As a first step in the making of the dual-metal monoblock, a casting of an iron-based insert construction is carried out to define walls for one or more chambers or passages for each of combustion, piston reciprocation, gaseous induction and gaseous exhaust. As shown in FIG. 1, the iron cast insert may define several of such chambers, such as required in an in-line engine housing having several Piston chambers in line and each piston chamber being associated with intake and exhaust passages. More specifically, the casting insert 10, as shown in FIG. 1, has walls defining a gaseous induction passage 11, a gaseous exhaust passage 12, each being of a cylindrical configuration, and a piston reciprocation chamber 13 (cylinder bore), which also is of a cylindrical configuration.
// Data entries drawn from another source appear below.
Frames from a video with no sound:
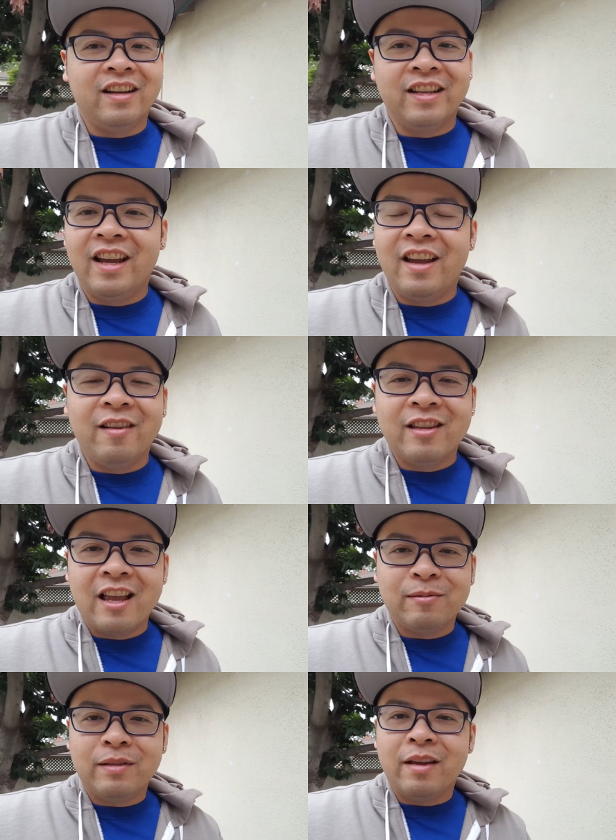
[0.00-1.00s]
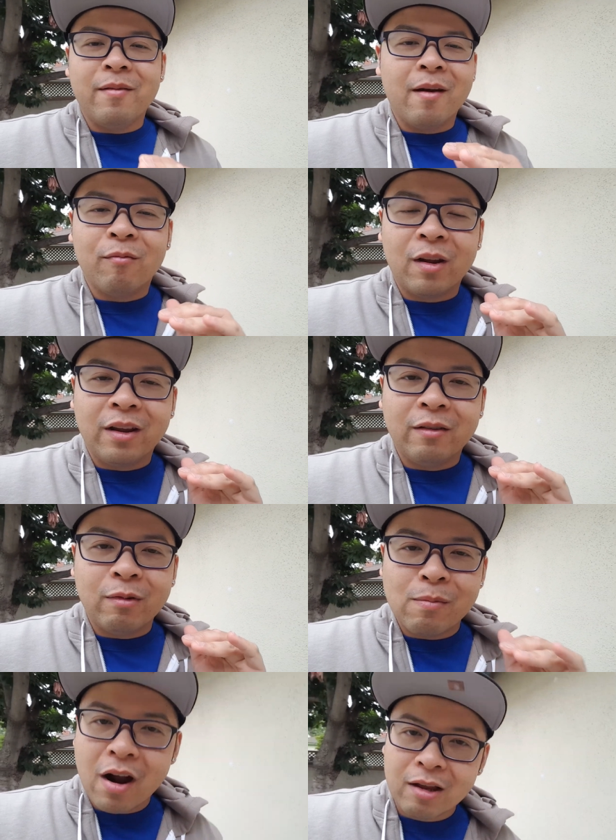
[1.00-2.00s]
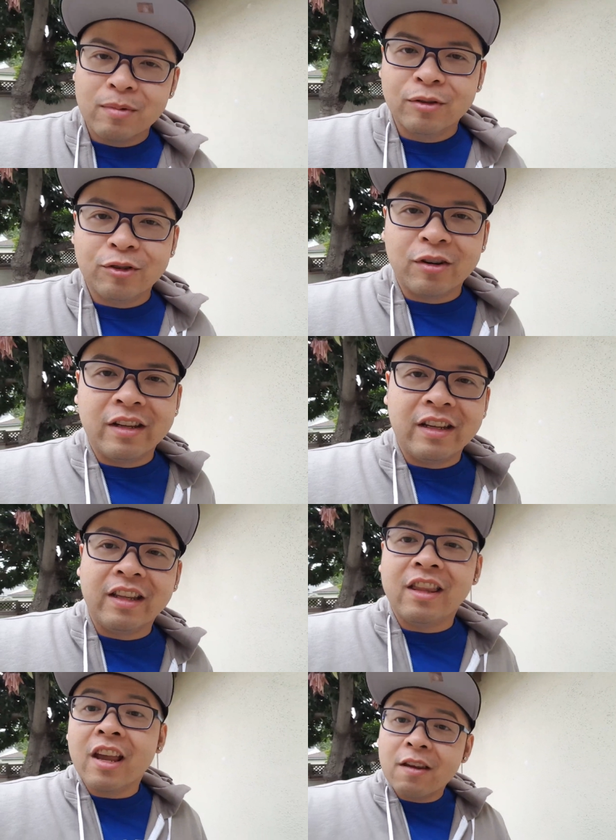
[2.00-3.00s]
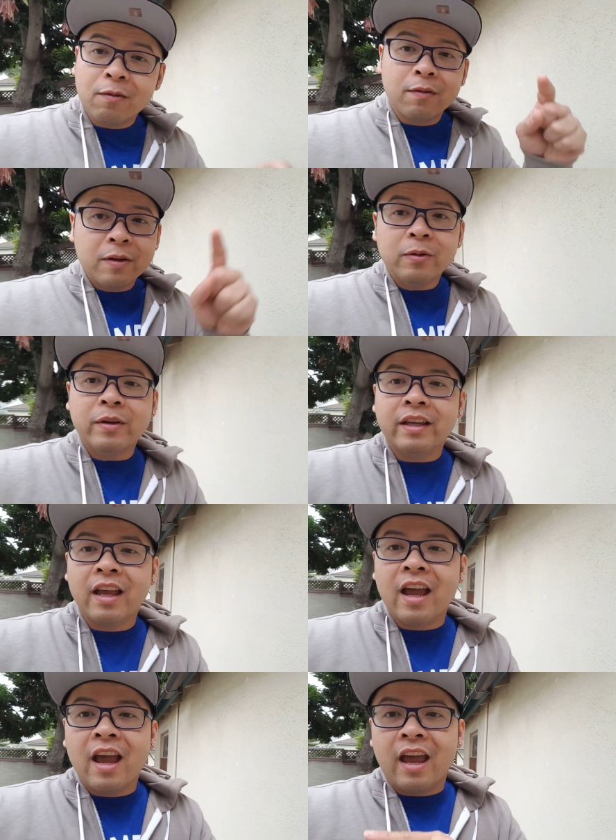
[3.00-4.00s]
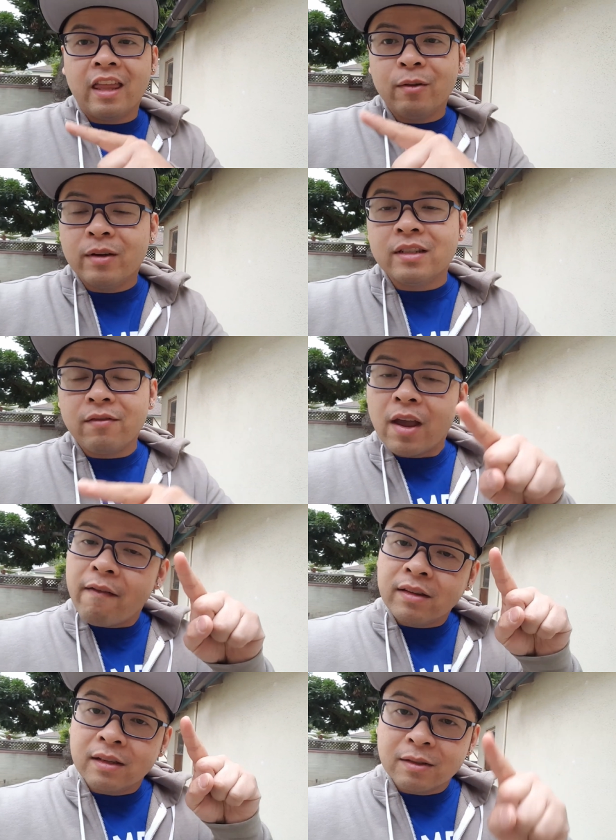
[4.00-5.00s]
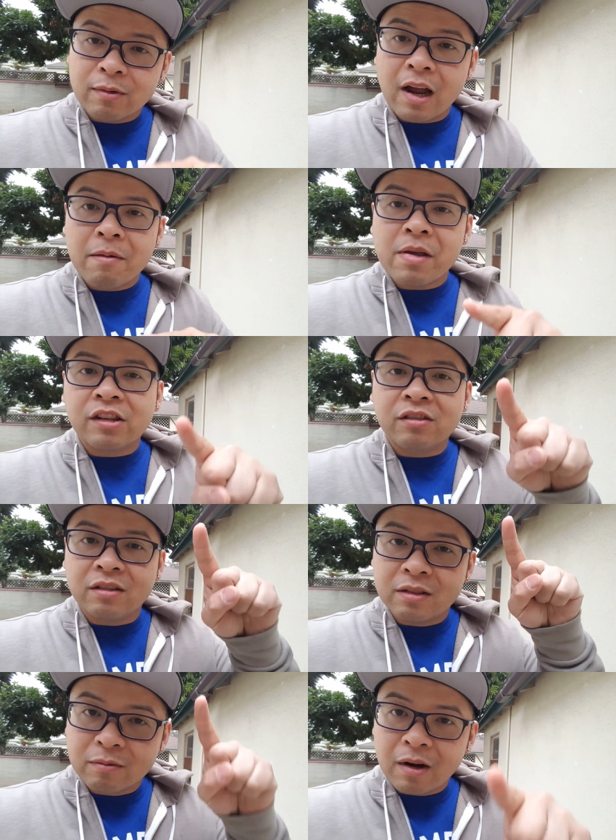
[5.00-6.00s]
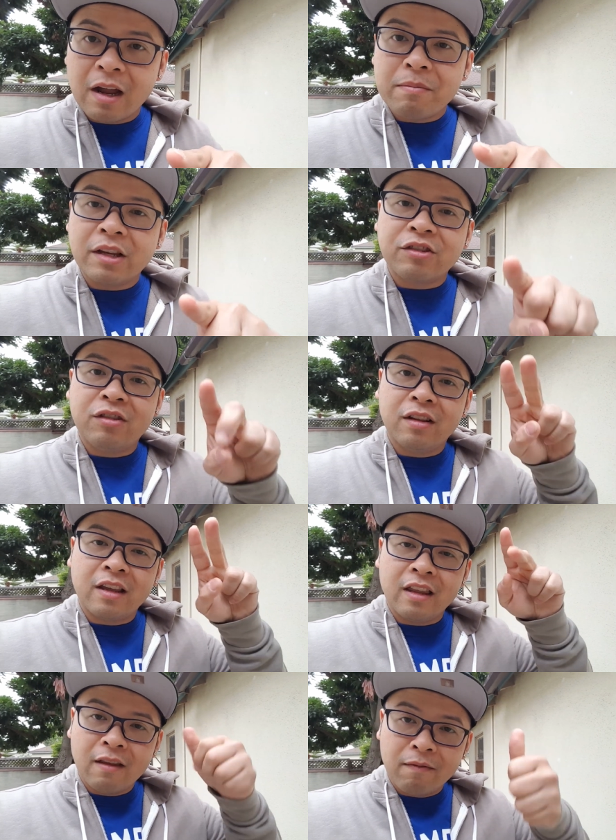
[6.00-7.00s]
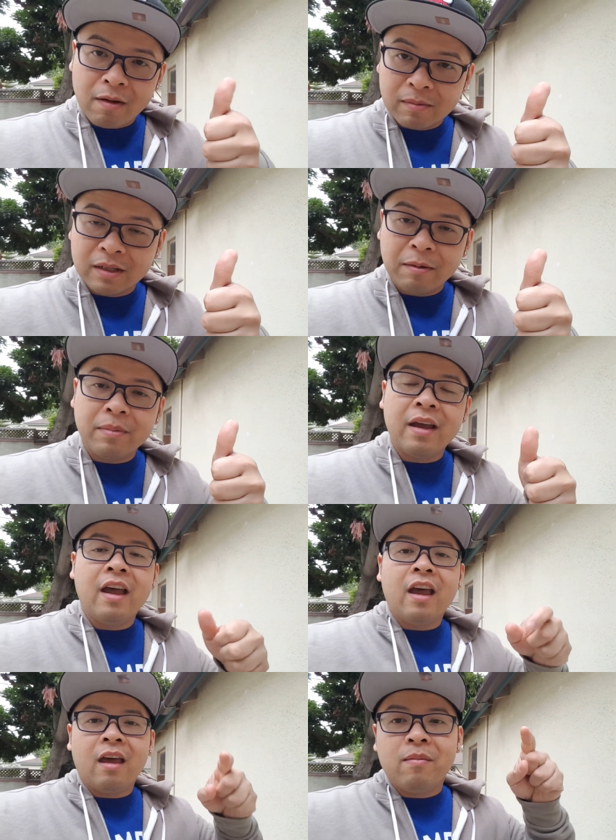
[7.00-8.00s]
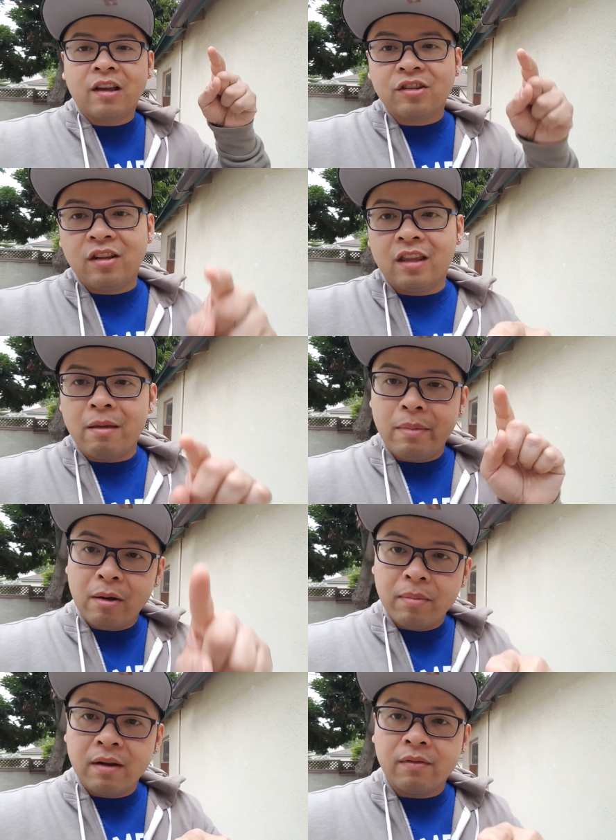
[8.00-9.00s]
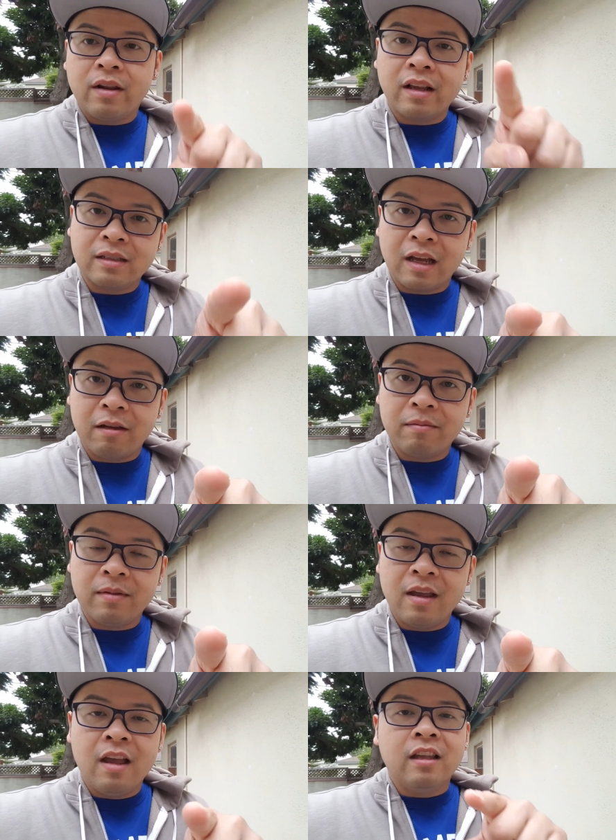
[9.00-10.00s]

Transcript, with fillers: Uh, yeah, it has been a, a, very remarkable journey. Thank you for viewing. anyways, if you haven't subscribed, make sure to subscribe, make sure to hit the thumbs up, and make sure to hit the bell button for next time.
Each of these passages and chambers join together at a zone or juncture which facilitates definition of a combustion chamber 16. The separation between the combustion chamber 16 and the passages 11 and 12 is defined by valve seats 14 and 15 respectively.
The iron-based casting insert has extremities, which will be discussed later herein, for purposes of fusion to the aluminum die-cast outer housing. Extremities 17 and 18, respectively, are located at the ends of the intake and exhaust passages, and extremity 19 is the very lowest skirt portion of the piston reciprocation chamber. Each of these extremities are at locations remote from the combustion chamber 16 so that the temperature conditions at such locations are much lower than that at or adjacent the combustion chamber 16.
Additionally, the walls 20 of the iron-based insert are defined to provide for a valve stem guide passage 20a (associated with the intake passage) and walls 21 to define a valve stem guide Passage 21a (associated with the exhaust passage). Walls 22 intermediate the intake and exhaust passages may also be defined for providing a spark ignition holder (not shown).
As a second step in the process, a sand core wrapping 23 is formed directly about the iron-based insert construction 10 in a manner to cover the construction substantiallY excePt for (i) the extremities 17, 18 and 19 of the walls defining the passages for the gaseous induction and exhaust and walls defining the piston reciprocation chamber and (ii) preferably the extremities 60, 61 of the walls 20 and 21 for the valve stem guides which can act as a pedestal for an additional but independent top core assembly.
Such extremities are remote from the combustion chamber. As shown in FIG. 3, the cast iron insert 10 is supported within a core box assembly 24 having a cavity arranged to receive the insert 10 and provide a space for the core wrapping 23 thereabout. The cavity is reverse of the outer surfaces 62 (for the body of sand between the valve stem guides), surfaces 63 (for the body of sand about the exhaust passages), surfaces 64 (for the body of sand about the cylinder wall 13), and surfaces 65 (for the body of sand about the intake passage). Sand is blown into the core box assembly through entrances 68 in a manner that the space for the wrapping is fully occupied. The sand being mixed with resin binders will set and produce a rigid self-supporting wrapping about the insert. The sand wrapping will have a section 25 about the cylinder walls 13, a section 26 about the inner extent of the intake passage 11, a section 29 about the inner extent of exhaust passage 12 and a section 28 between the valve guide stem walls.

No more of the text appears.